Problem statement: Reproduce the listing that follows in full. Omit its images.

Data in this exercise:
*-*-*

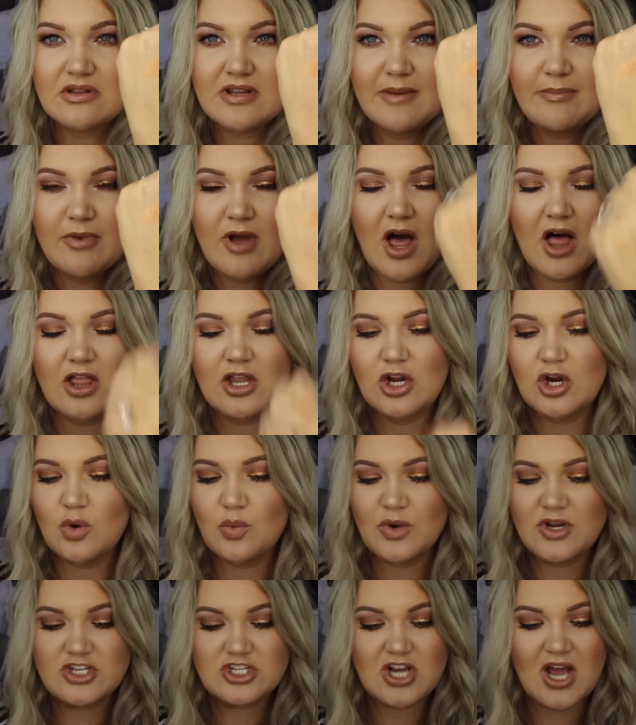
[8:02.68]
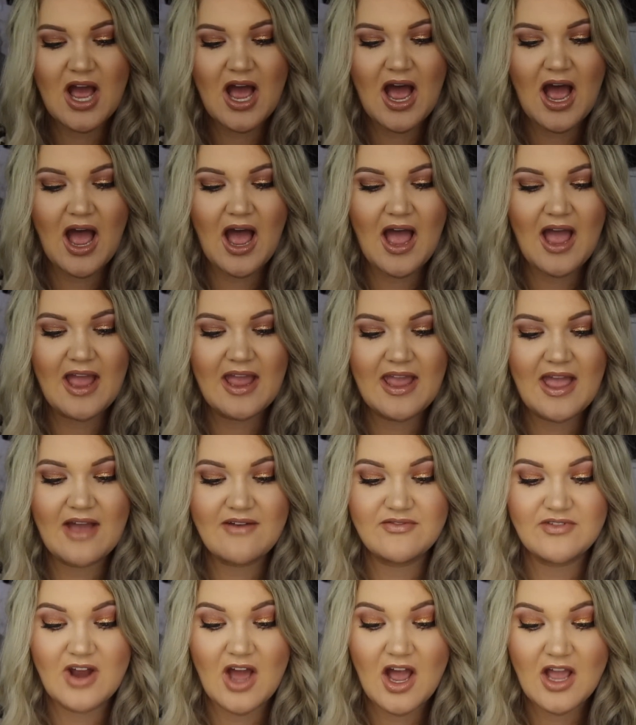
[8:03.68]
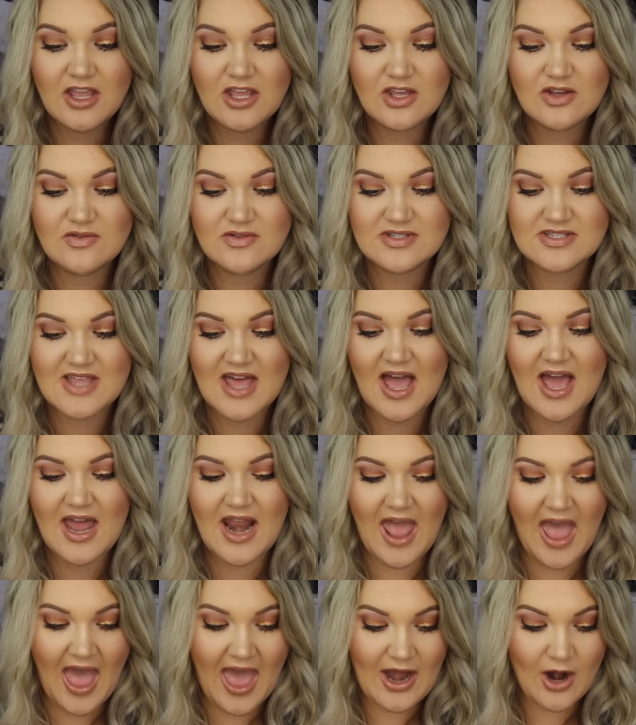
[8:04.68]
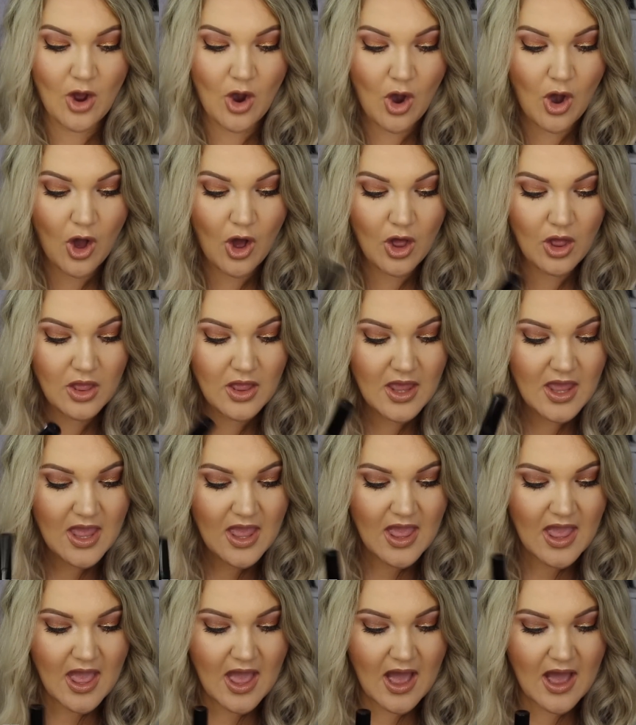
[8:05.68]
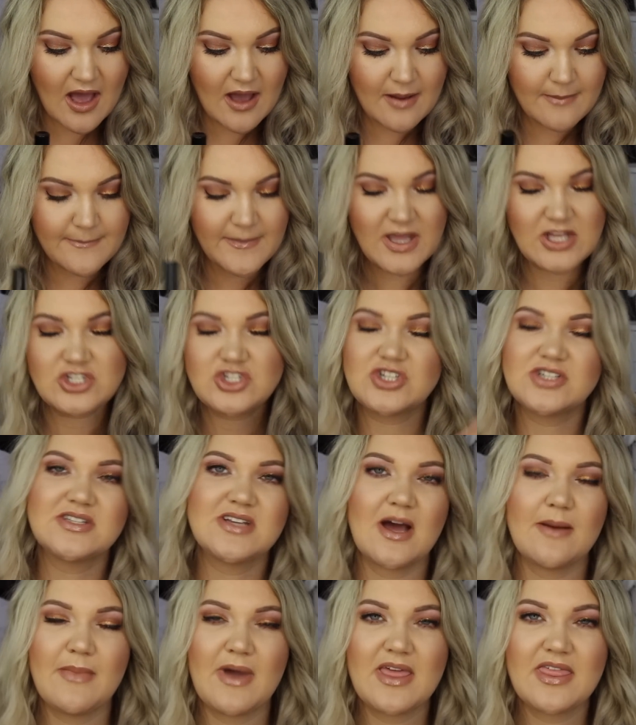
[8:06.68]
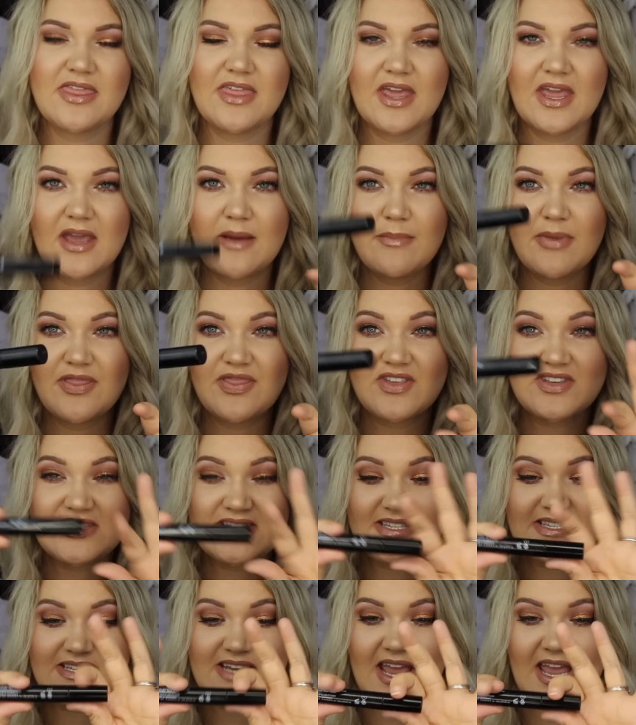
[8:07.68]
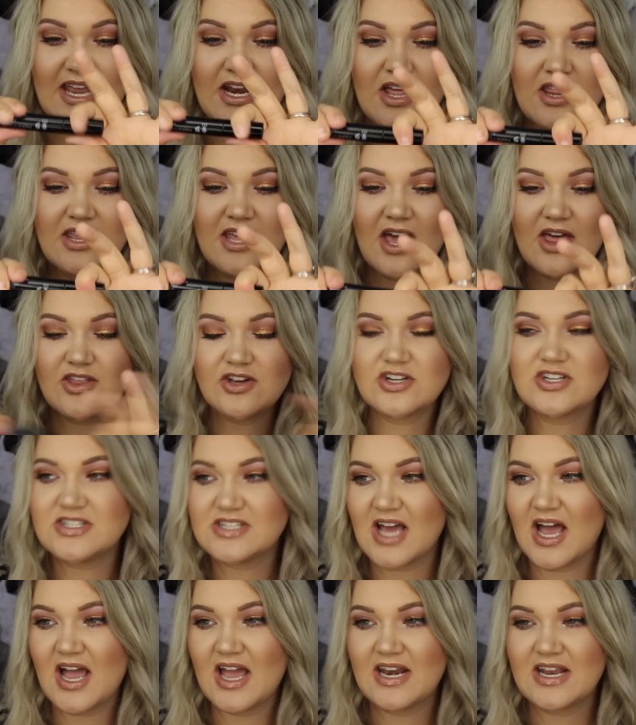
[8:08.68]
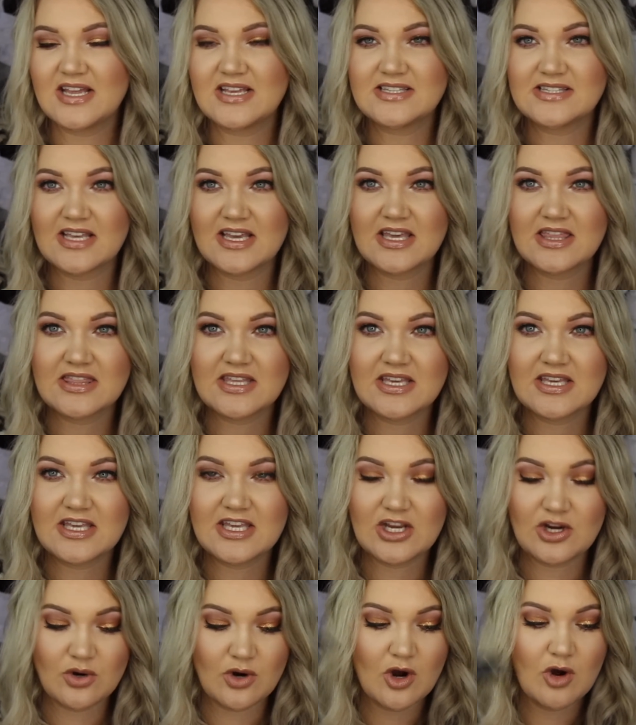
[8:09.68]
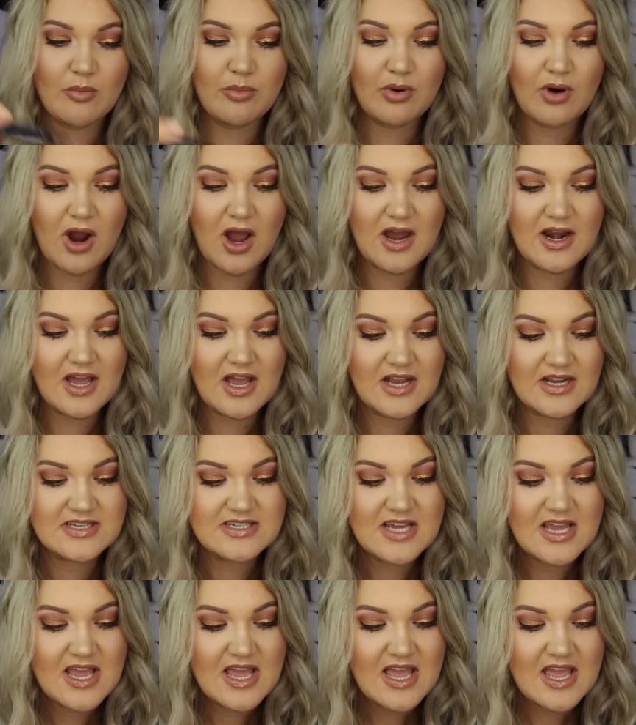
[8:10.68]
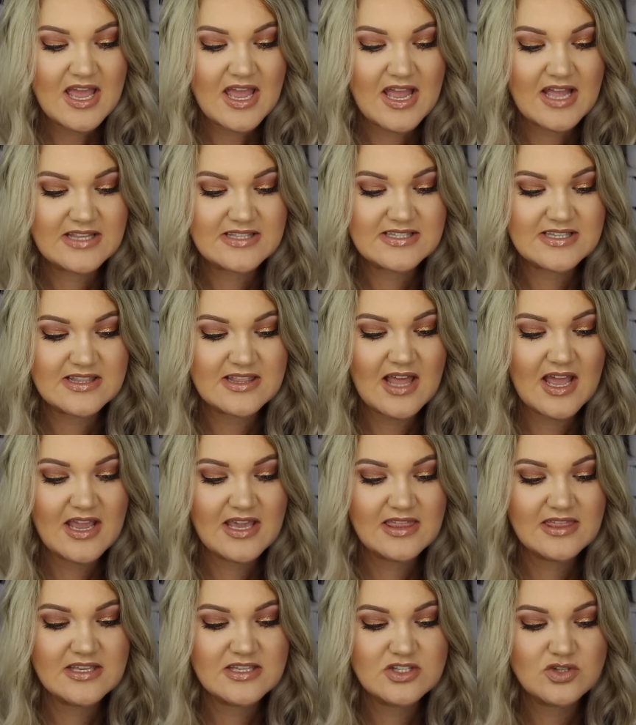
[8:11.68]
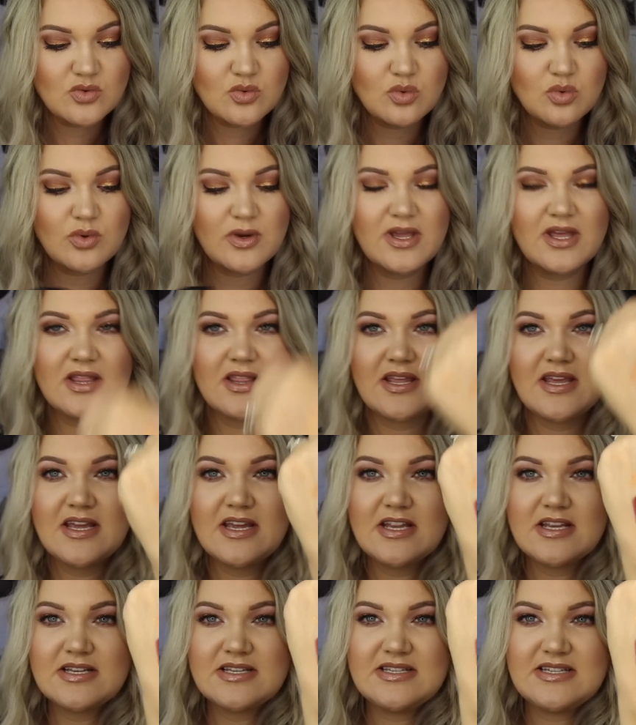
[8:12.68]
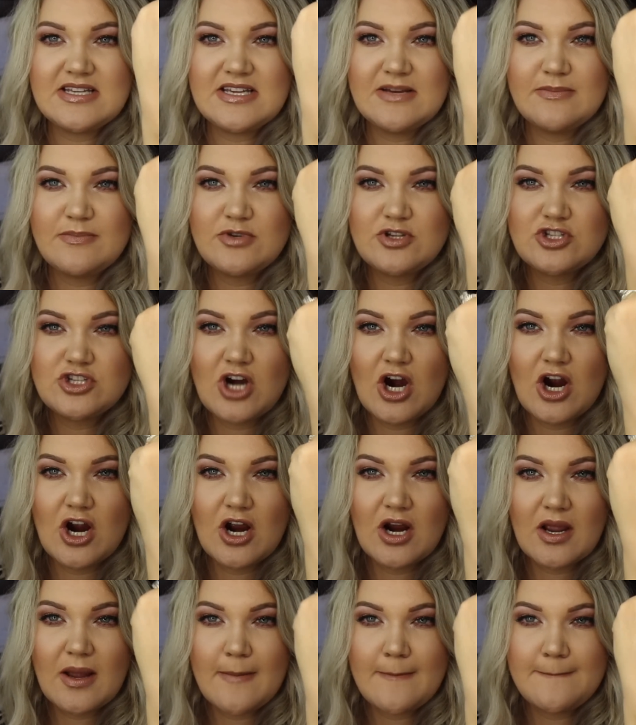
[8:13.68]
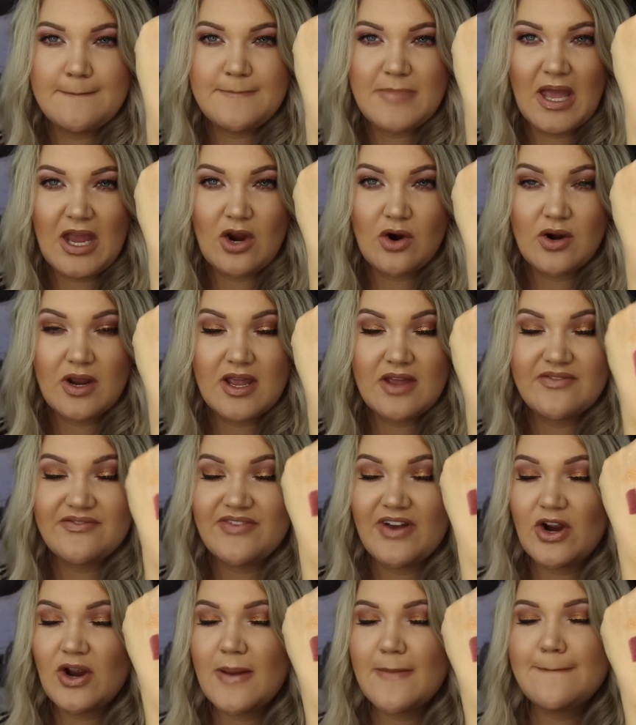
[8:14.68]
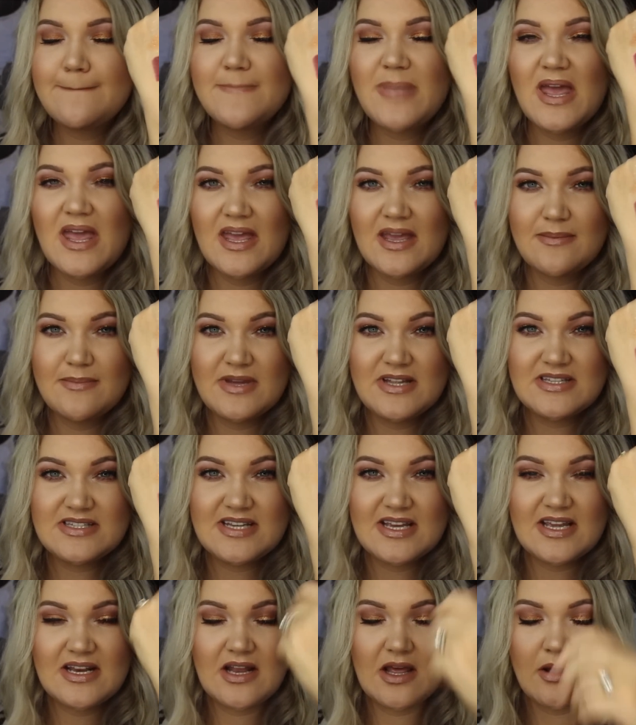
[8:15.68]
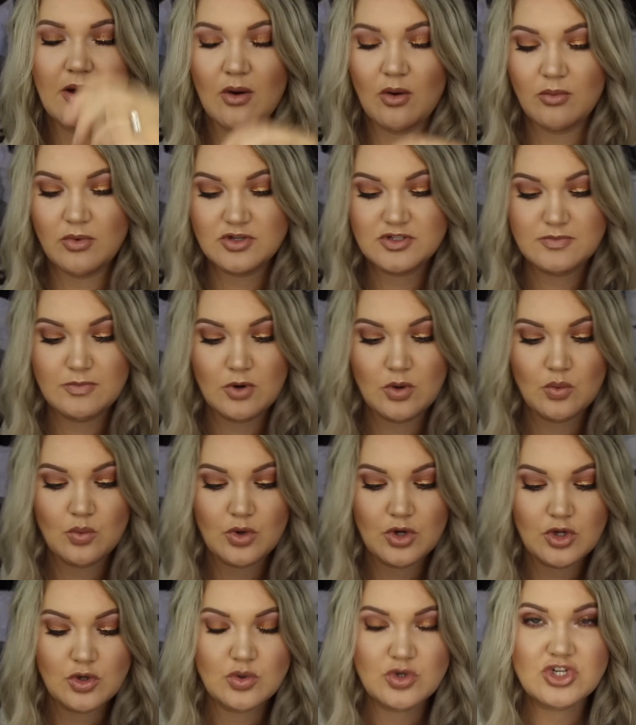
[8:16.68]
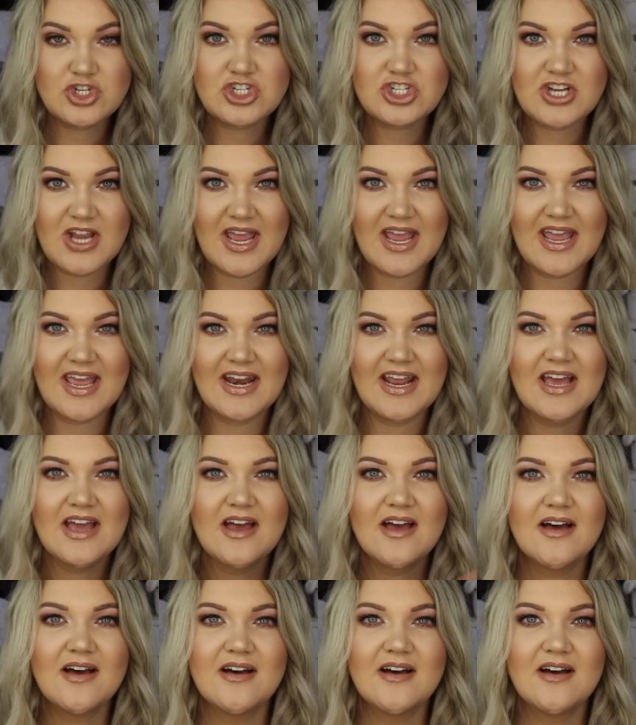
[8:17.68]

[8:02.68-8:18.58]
lip color, which I have not used that at all. Um, it's just not my thing, but the stain on the other side is like the hero product. It's like this really deep, dark, berry, very pigmented, almost maroon shade.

*-*-*

Task output:
[8:02.68]
[8:03.68]
[8:04.68]
[8:05.68]
[8:06.68]
[8:07.68]
[8:08.68]
[8:09.68]
[8:10.68]
[8:11.68]
[8:12.68]
[8:13.68]
[8:14.68]
[8:15.68]
[8:16.68]
[8:17.68]

[8:02.68-8:18.58]
lip color, which I have not used that at all. Um, it's just not my thing, but the stain on the other side is like the hero product. It's like this really deep, dark, berry, very pigmented, almost maroon shade.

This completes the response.